At least 14 immigrants from Somalia and Afghanistan were killed in central Macedonia when they were hit by an international passenger train, officials said on Friday.
The train driver reported seeing several dozen people sitting on or near the track at about 10:30 pm (2030 GMT) on Thursday but was unable to stop in time, a local prosecutor said in a statement.
"The driver tried to alert them by horn and stop the train. Many managed to escape but 14 were killed," the statement said, adding that the victims were from Afghanistan and Somalia.
The accident occurred on a part of railroad passing through a canyon in a mountainous area near the central town of Veles, so migrants could not get out of the away.
The bodies were taken to a chapel at the local cemetery in Veles, police said.
Eight migrants were detained, while others fled the scene, a police spokeswoman Anita Stojkovska said.
In the past six months around a dozen migrants had been killed in similar incidents on the same stretch of line, she said.
Refugees from impoverished and war-torn countries in Africa, the Middle East and central Asia walk through Macedonia along the line to reach Serbia as they head north from Greece in the hope of crossing the European Union border into Romania, Hungary and Croatia.
According to the latest report of EU border agency Frontex, Macedonian smugglers charge between 120 and 200 euros for passage as far as the Serbian border.
Similar networks have sprung up on the Greek-Albanian border, owing to greater security on ferry crossings between Greece and Italy.

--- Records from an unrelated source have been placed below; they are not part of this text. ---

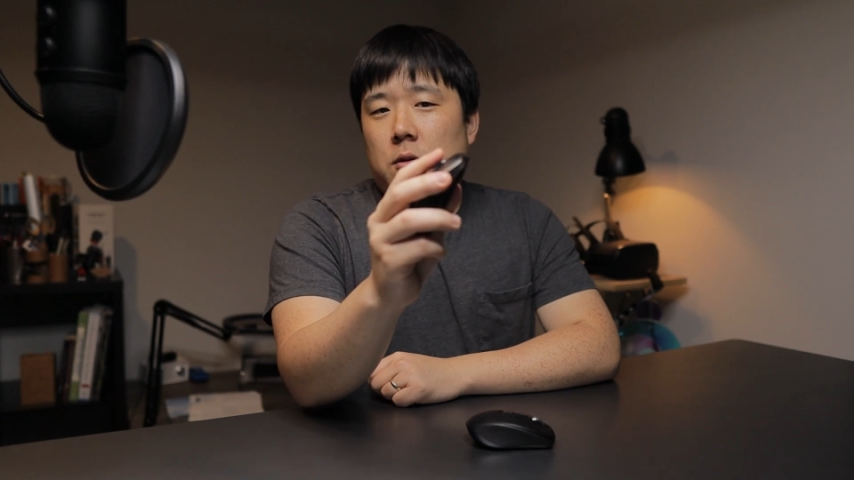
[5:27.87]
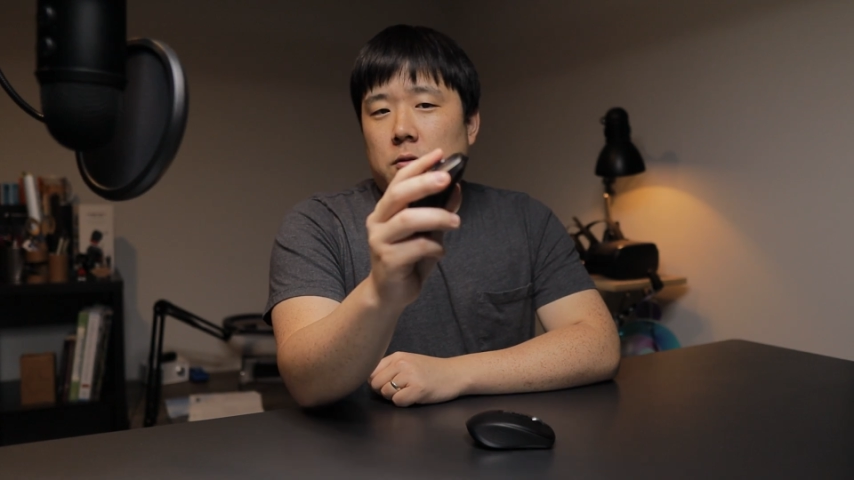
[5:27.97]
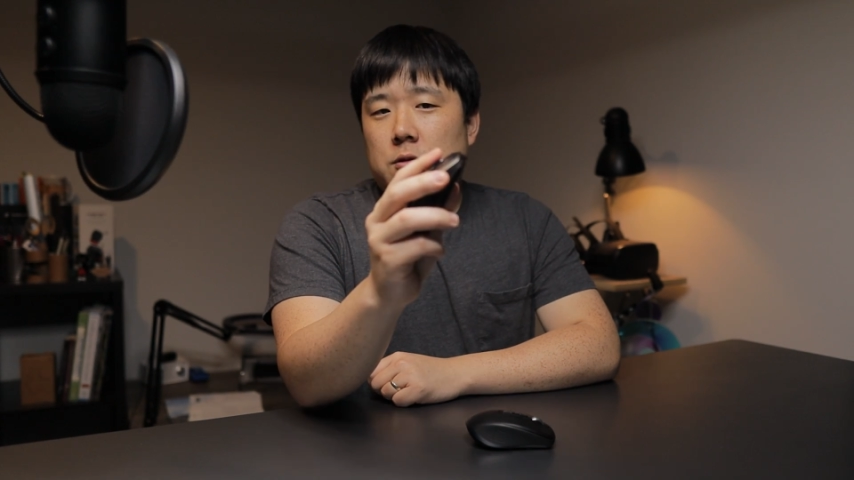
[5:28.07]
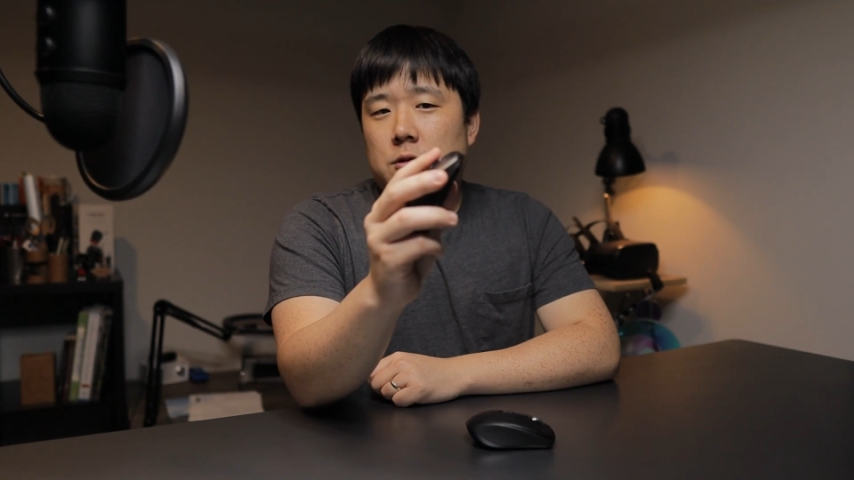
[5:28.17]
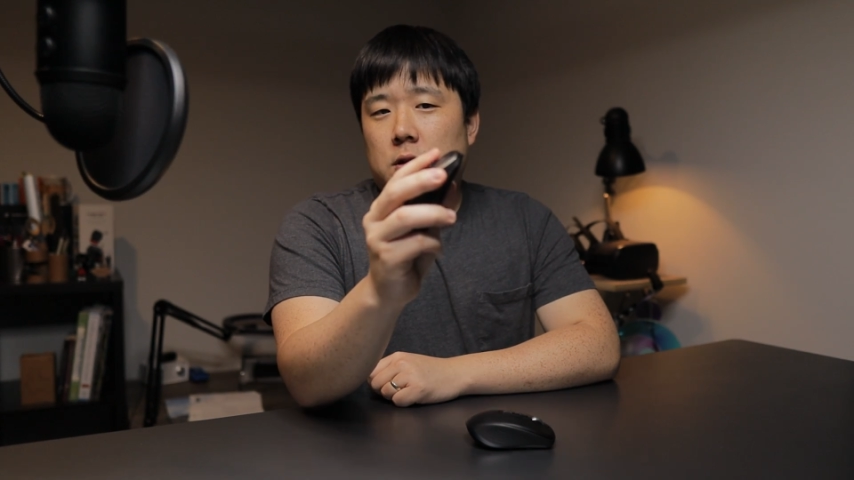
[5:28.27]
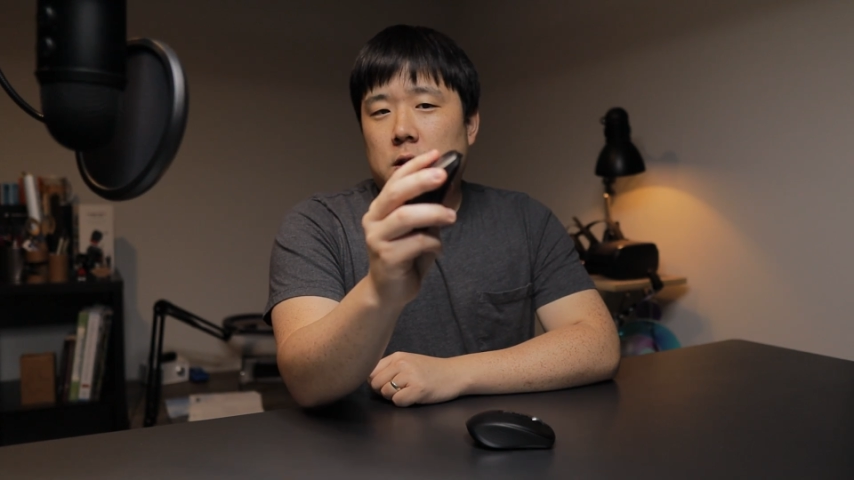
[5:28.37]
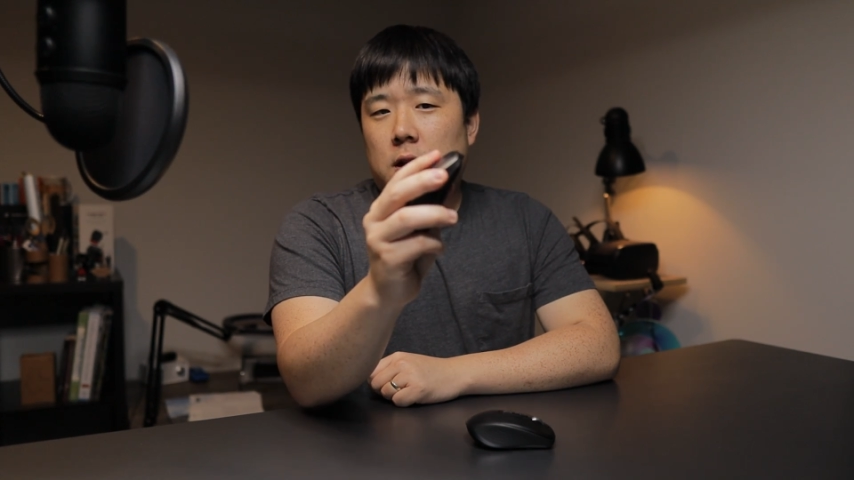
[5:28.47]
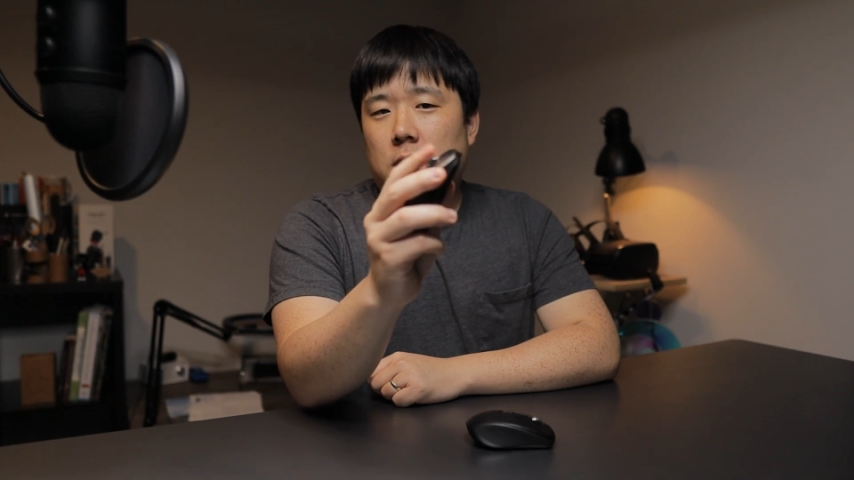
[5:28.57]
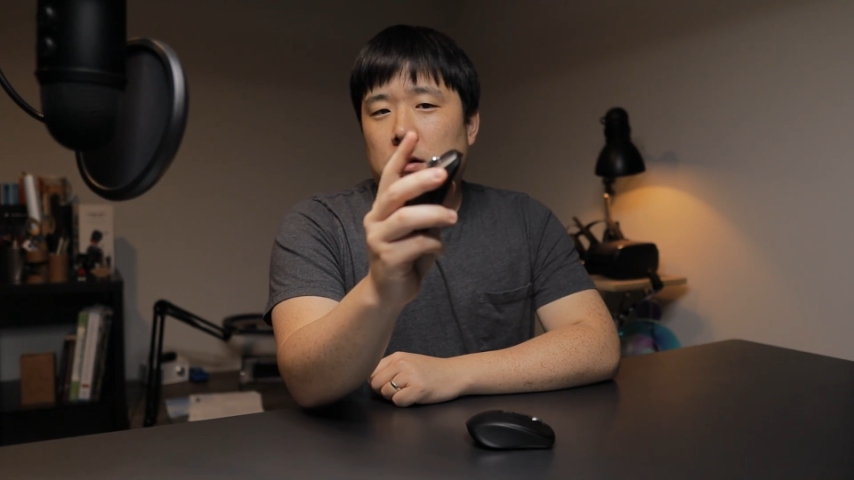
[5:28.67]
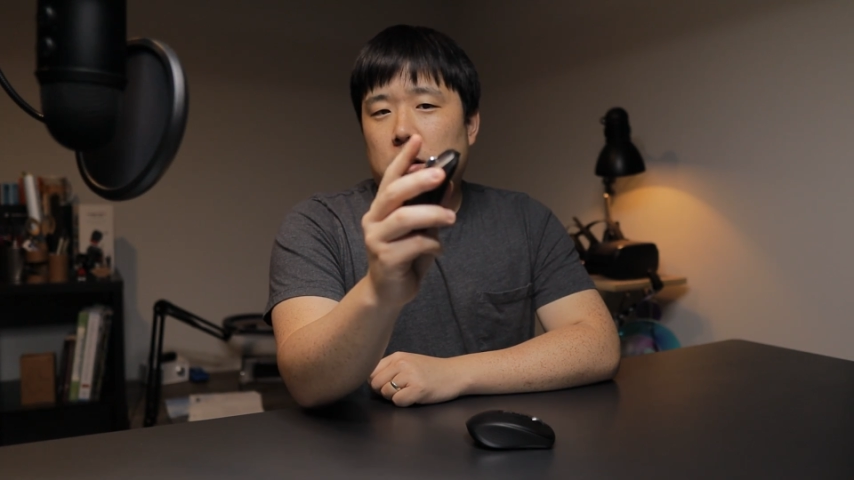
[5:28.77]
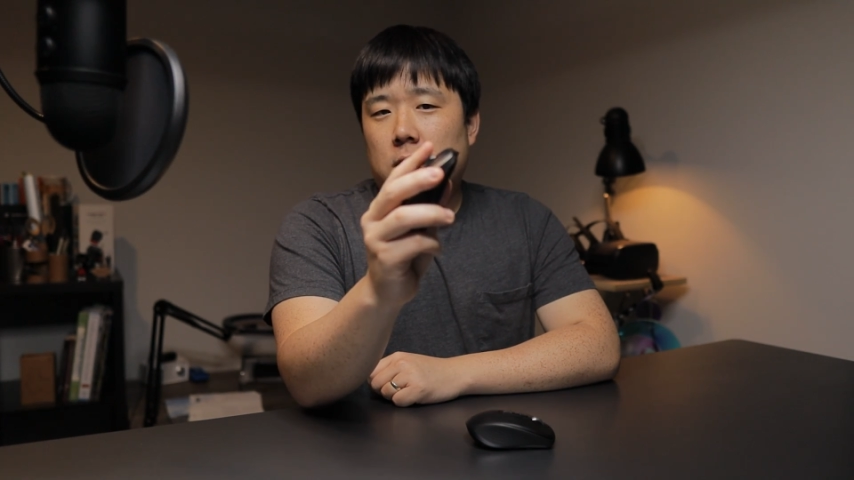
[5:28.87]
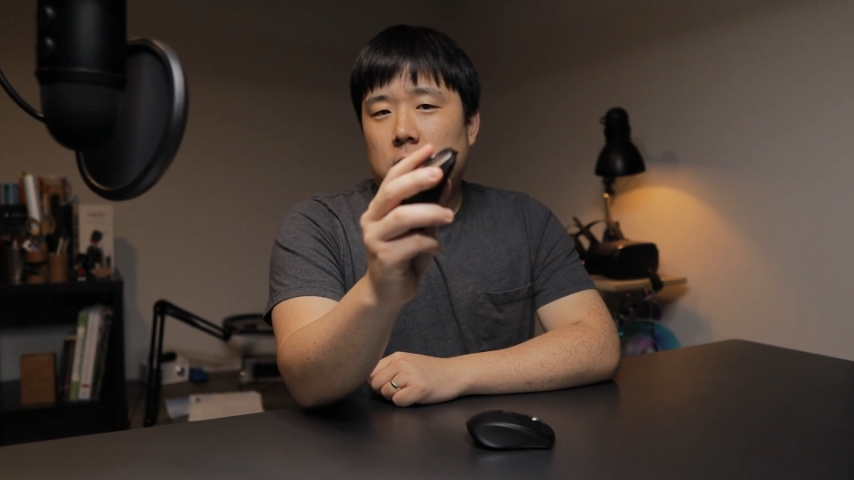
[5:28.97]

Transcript: But once you click on it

Traffickers charge half the price for the land route through the western Balkans into northern Europe, around 1,800 euros compared to 3,000 euros for the direct sea or air route, according to Frontex.
Detections of non-EU migrants on the border between Serbia and Hungary rose by 338 percent between 2012 and 2013, according to Frontex.
The latest tragedy in Macedonia comes as EU leaders on Thursday agreed to triple the funding for the bloc's search and rescue operation in the Mediterranean in a bid to curb the soaring number of migrants dying as they seek a better life in Europe.
More than 750 people died last weekend when a boat packed with migrants capsized and sank near Libya.
Already, more than 1,750 migrants have died crossing the Mediterranean this year -- 30 times more than the same period in 2014.